[Stored items]
╭──
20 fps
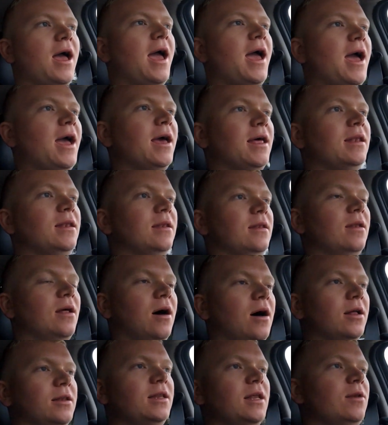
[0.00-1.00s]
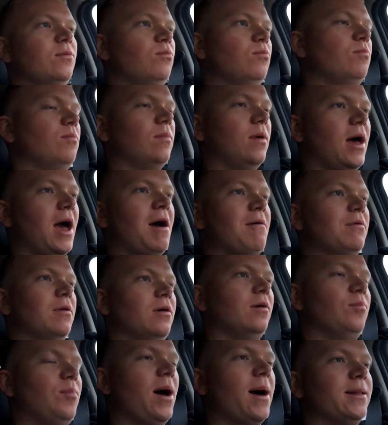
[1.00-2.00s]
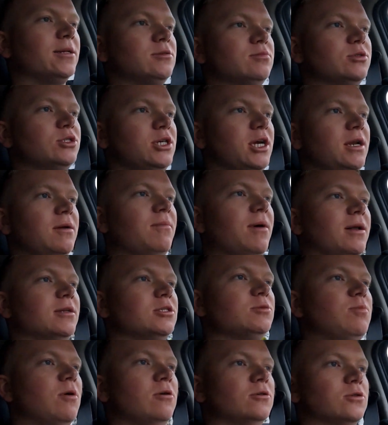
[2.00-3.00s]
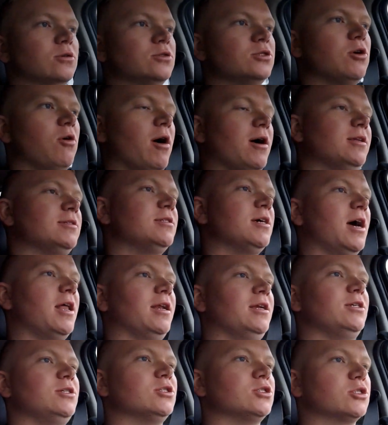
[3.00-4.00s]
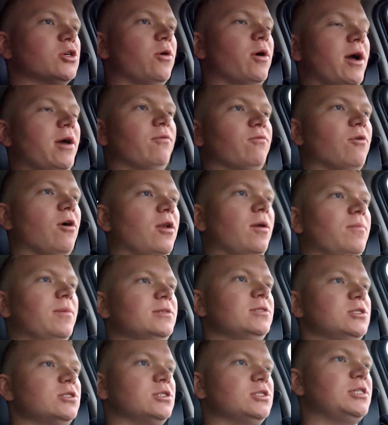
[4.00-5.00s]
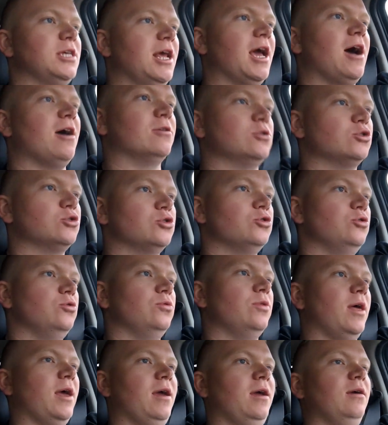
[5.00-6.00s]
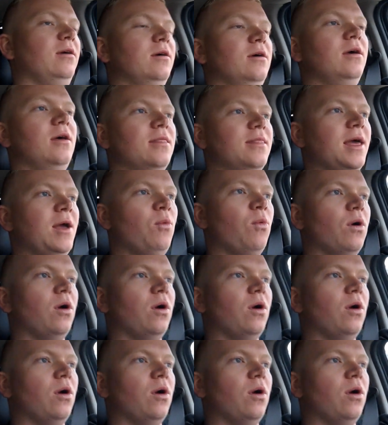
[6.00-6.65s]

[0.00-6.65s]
and didn't have a balance machine at my disposal, so I decided to just go ahead and run them and just see how true they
╰──
**WORK INSTRUCTION**. Every line from the one holding "[1.00-2.00s]" through the last line of the entries above, and nothing else, is to be restated word for word. Pictures stay out.

**TASK SOLUTION**.
[1.00-2.00s]
[2.00-3.00s]
[3.00-4.00s]
[4.00-5.00s]
[5.00-6.00s]
[6.00-6.65s]

[0.00-6.65s]
and didn't have a balance machine at my disposal, so I decided to just go ahead and run them and just see how true they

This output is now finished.